## Task
Images do not belong in the copy. Set down all the entries exactly.

## Data
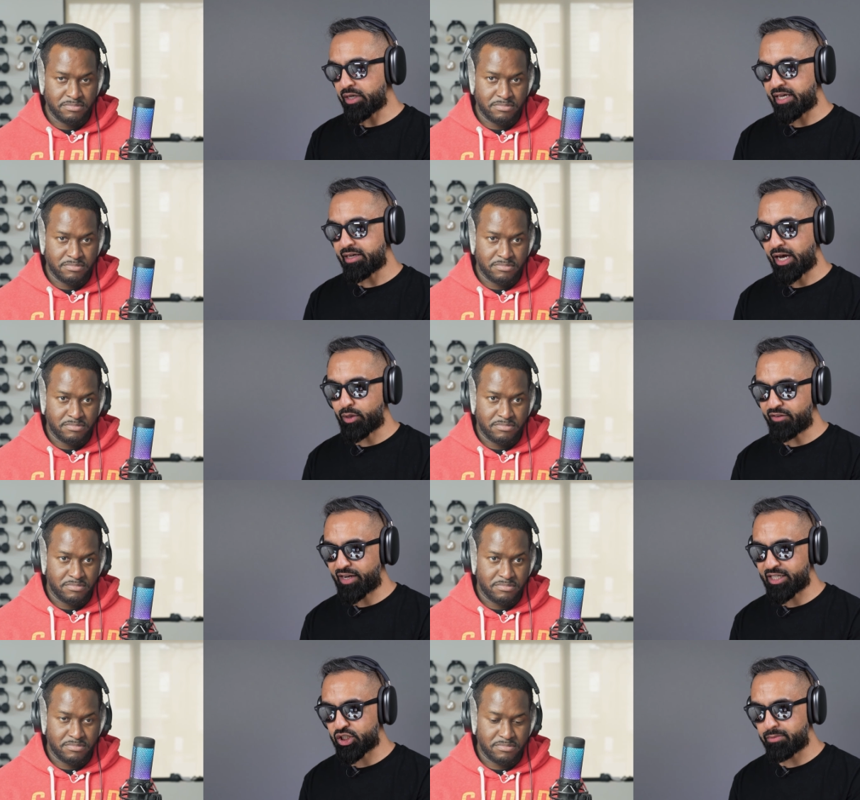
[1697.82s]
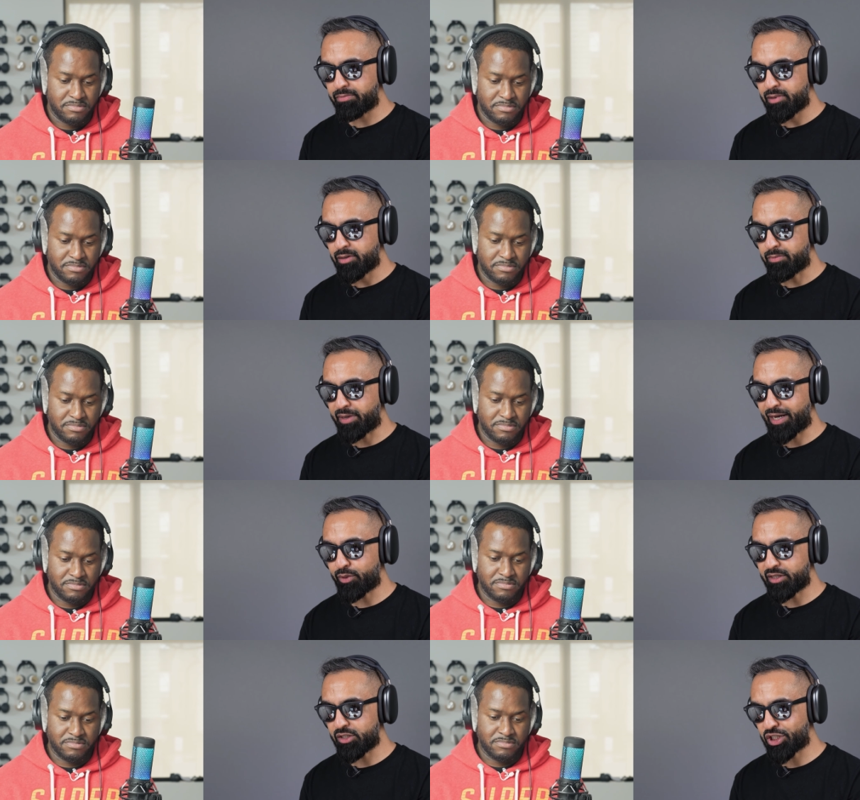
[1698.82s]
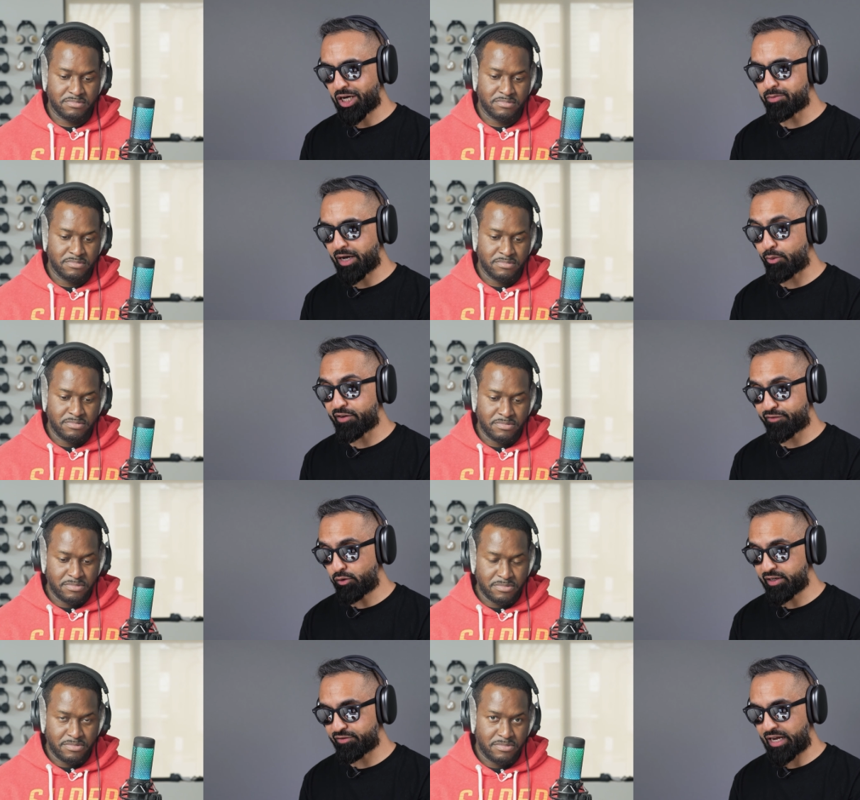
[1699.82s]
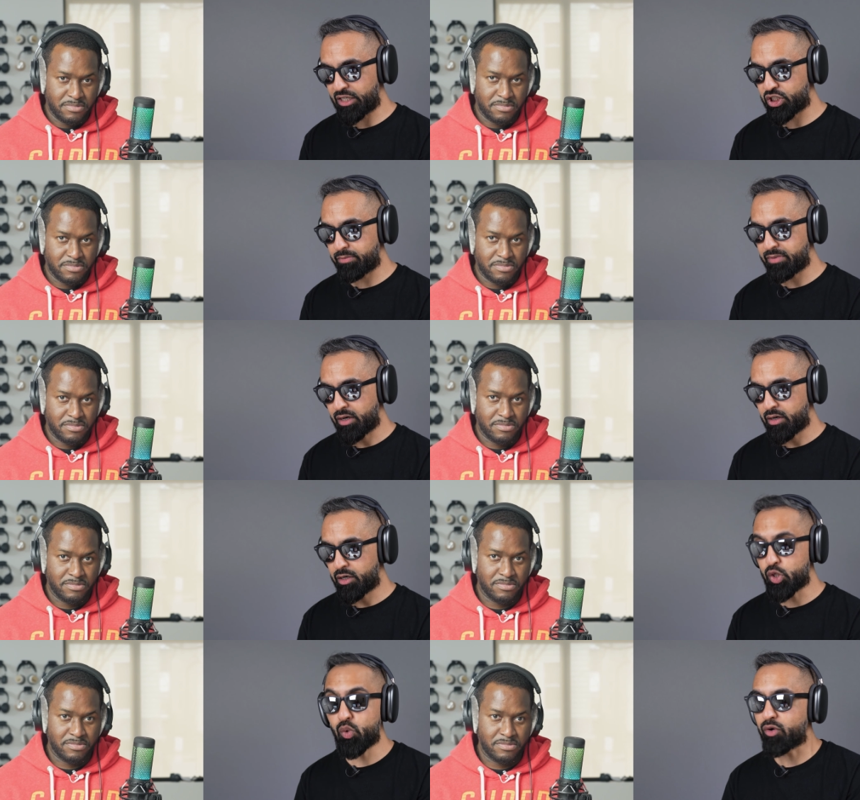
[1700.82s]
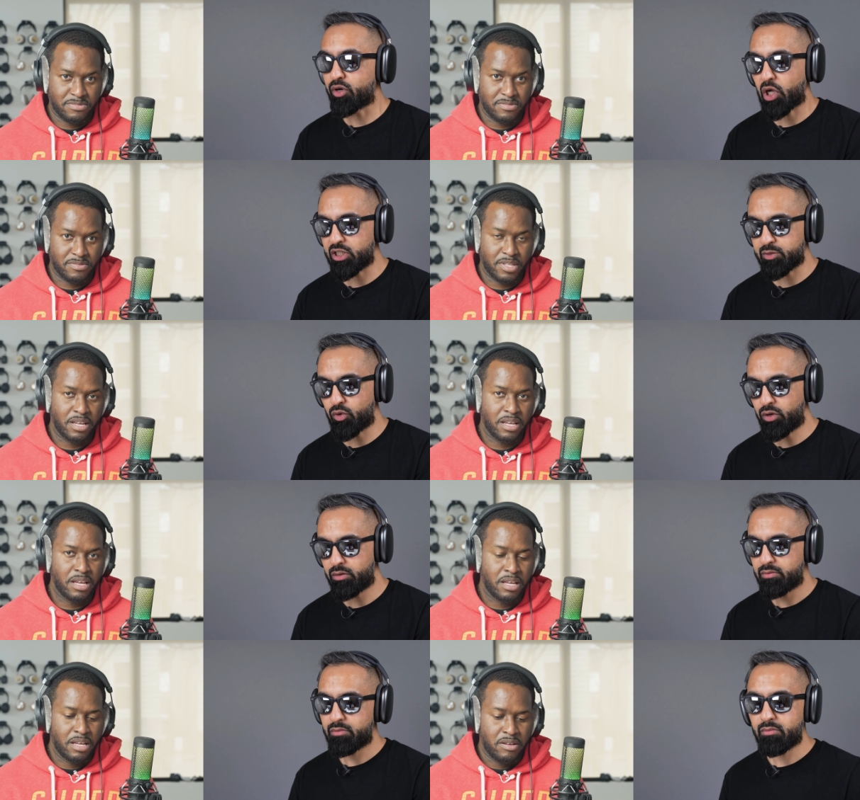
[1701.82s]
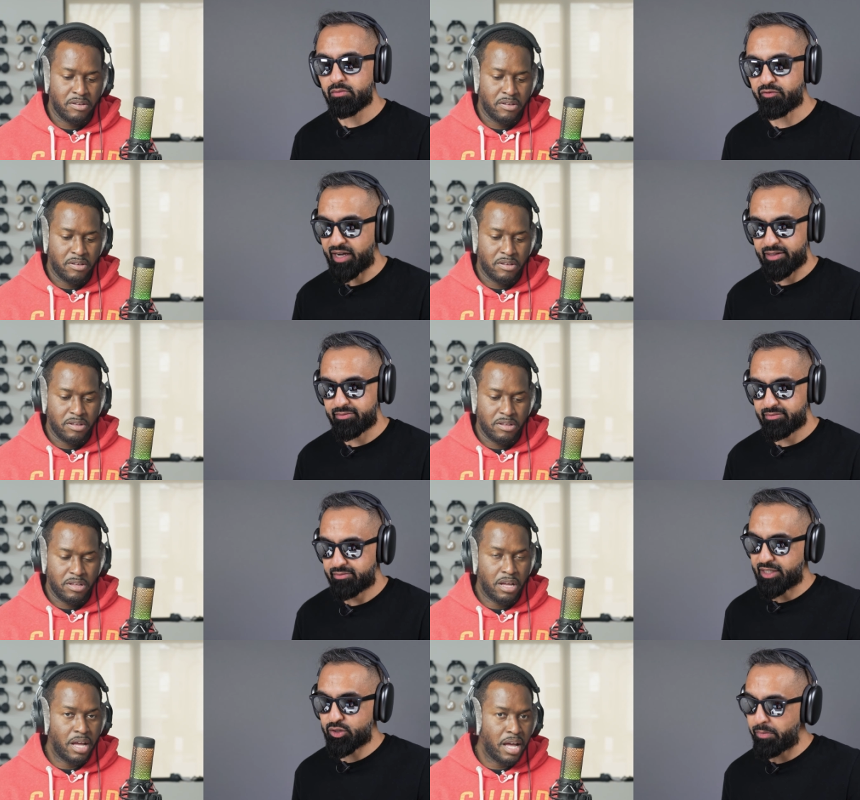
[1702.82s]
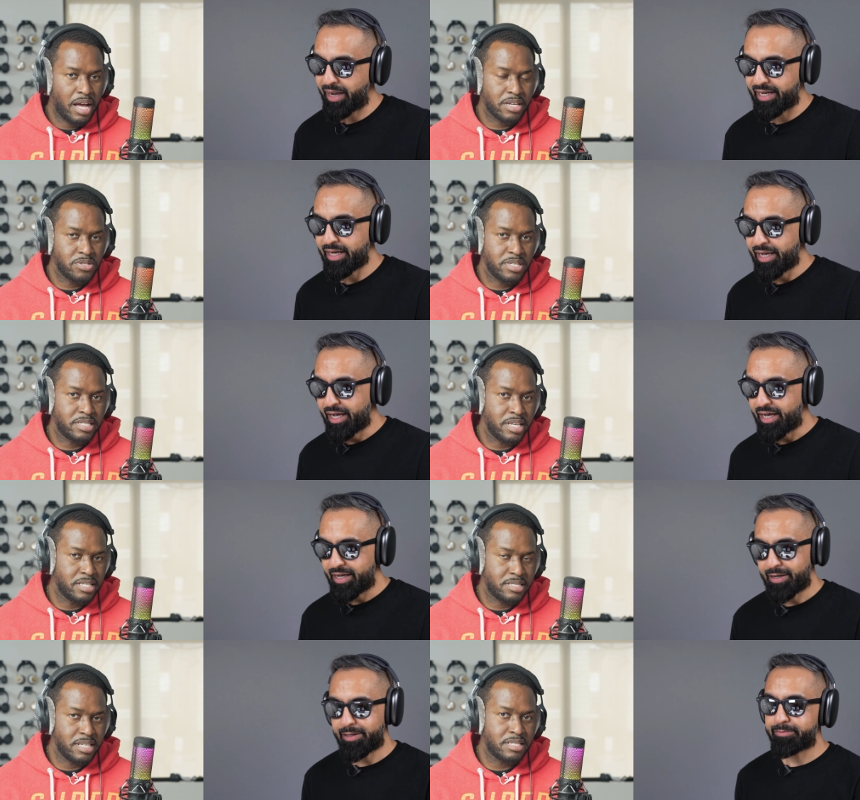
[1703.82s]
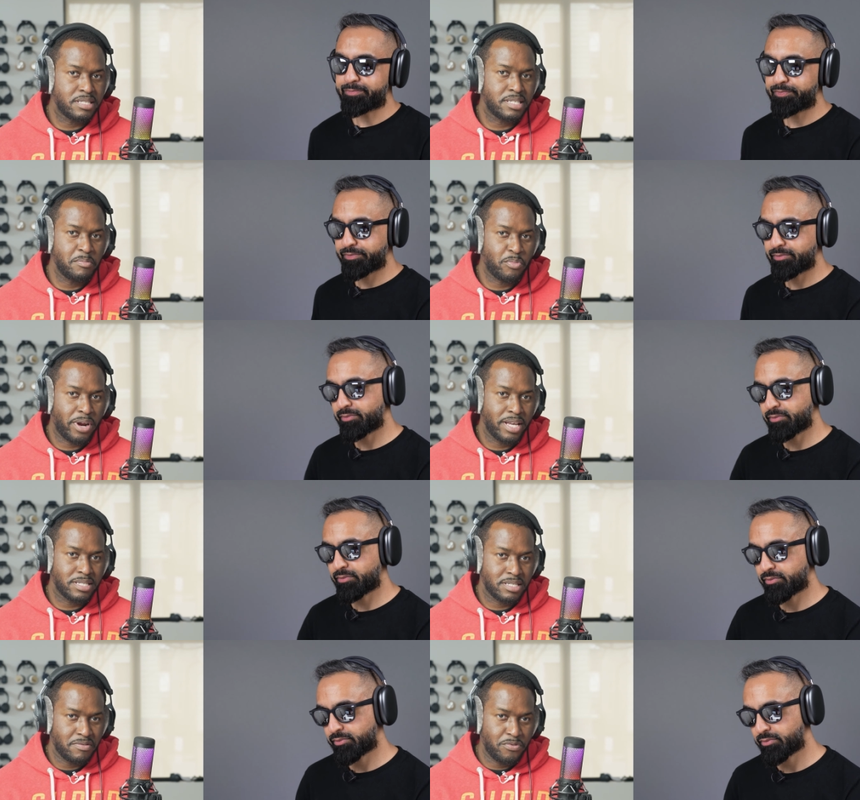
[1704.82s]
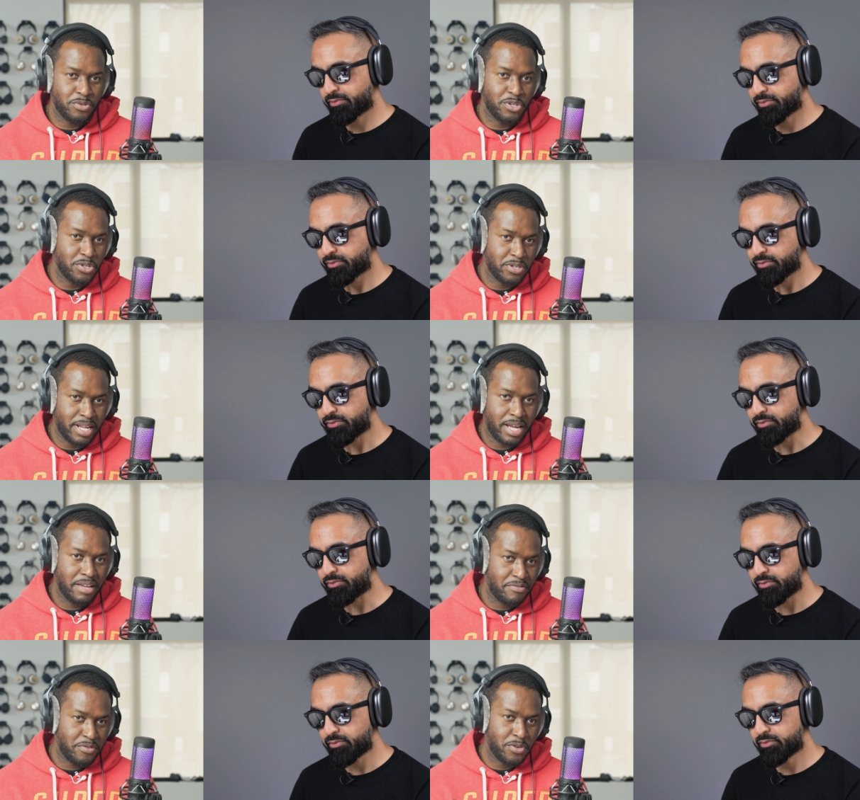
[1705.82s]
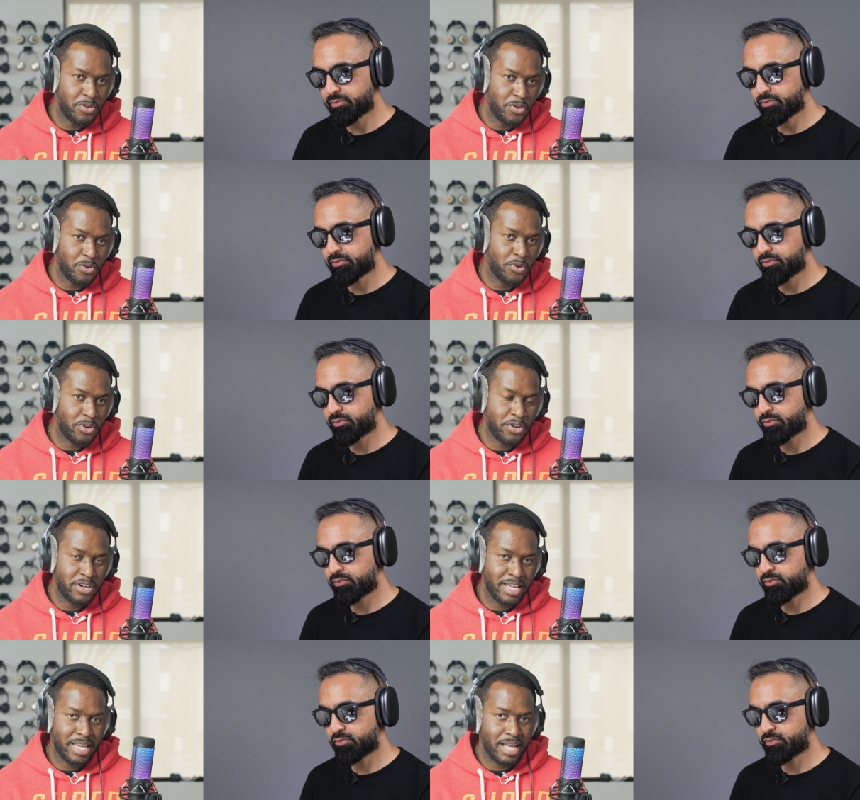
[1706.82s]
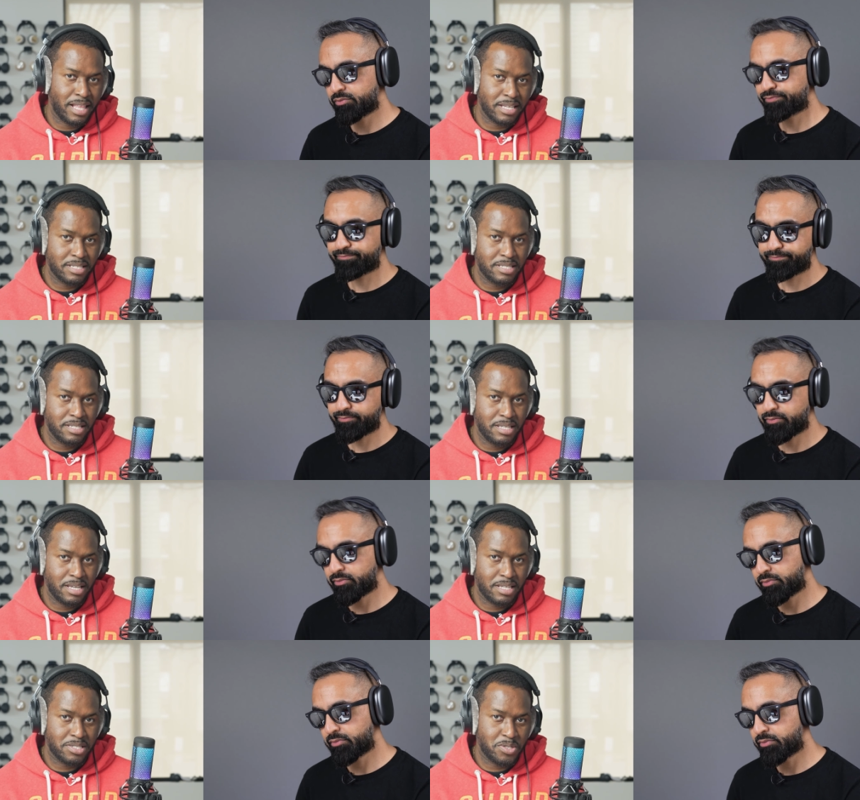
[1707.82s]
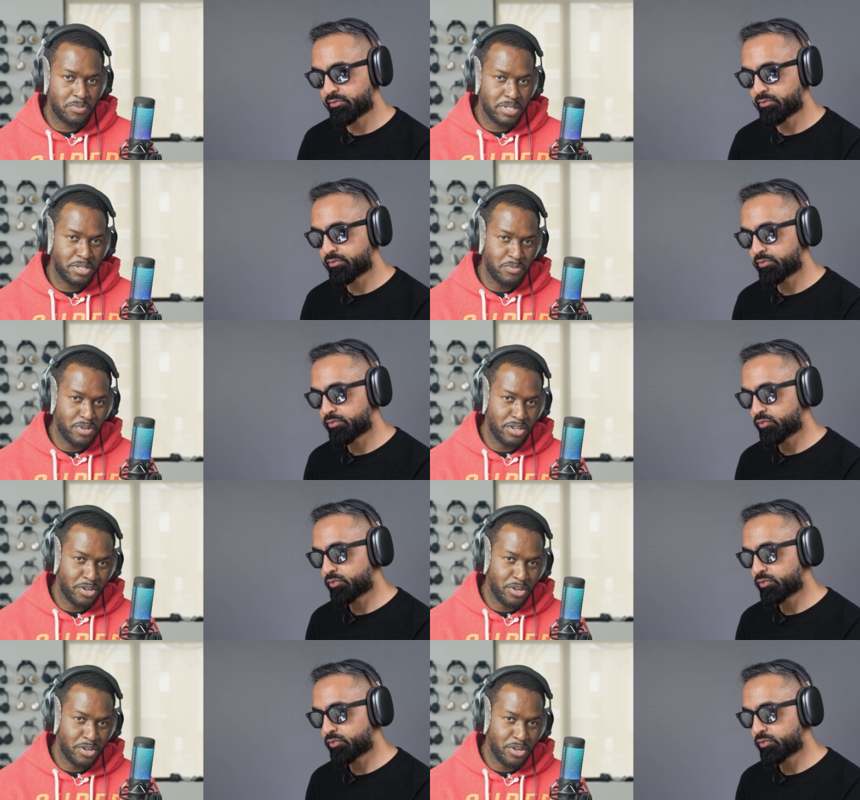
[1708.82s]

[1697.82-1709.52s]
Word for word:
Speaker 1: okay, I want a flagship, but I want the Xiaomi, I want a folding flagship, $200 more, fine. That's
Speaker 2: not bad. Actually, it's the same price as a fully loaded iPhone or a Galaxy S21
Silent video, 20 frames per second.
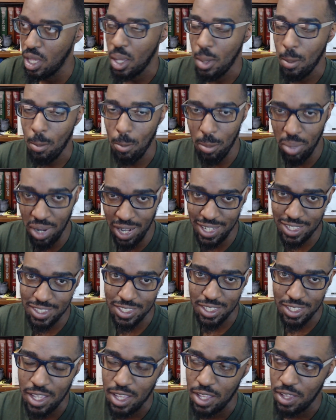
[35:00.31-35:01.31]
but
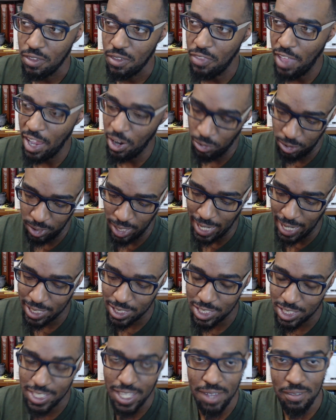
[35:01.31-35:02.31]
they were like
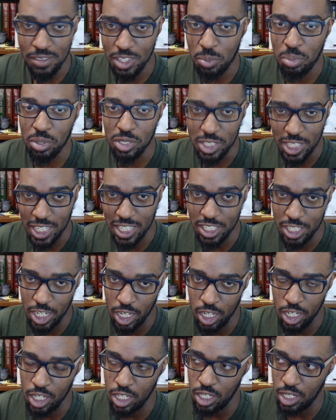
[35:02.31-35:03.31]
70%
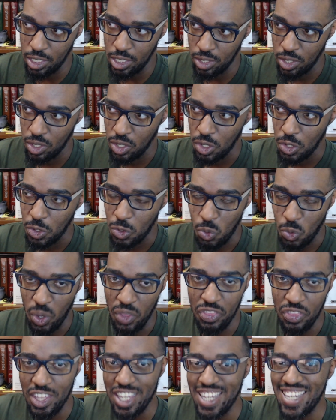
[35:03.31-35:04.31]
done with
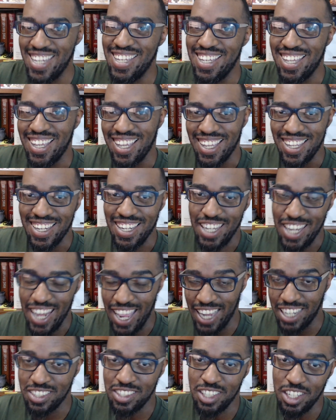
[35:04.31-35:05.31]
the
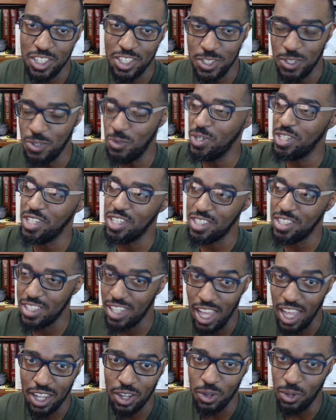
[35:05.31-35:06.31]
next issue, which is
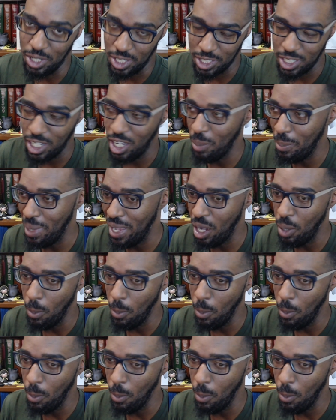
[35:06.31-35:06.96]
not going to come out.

## Answer to the problem
[1697.82s]
[1698.82s]
[1699.82s]
[1700.82s]
[1701.82s]
[1702.82s]
[1703.82s]
[1704.82s]
[1705.82s]
[1706.82s]
[1707.82s]
[1708.82s]

[1697.82-1709.52s]
Word for word:
Speaker 1: okay, I want a flagship, but I want the Xiaomi, I want a folding flagship, $200 more, fine. That's
Speaker 2: not bad. Actually, it's the same price as a fully loaded iPhone or a Galaxy S21
Silent video, 20 frames per second.
[35:00.31-35:01.31]
but
[35:01.31-35:02.31]
they were like
[35:02.31-35:03.31]
70%
[35:03.31-35:04.31]
done with
[35:04.31-35:05.31]
the
[35:05.31-35:06.31]
next issue, which is
[35:06.31-35:06.96]
not going to come out.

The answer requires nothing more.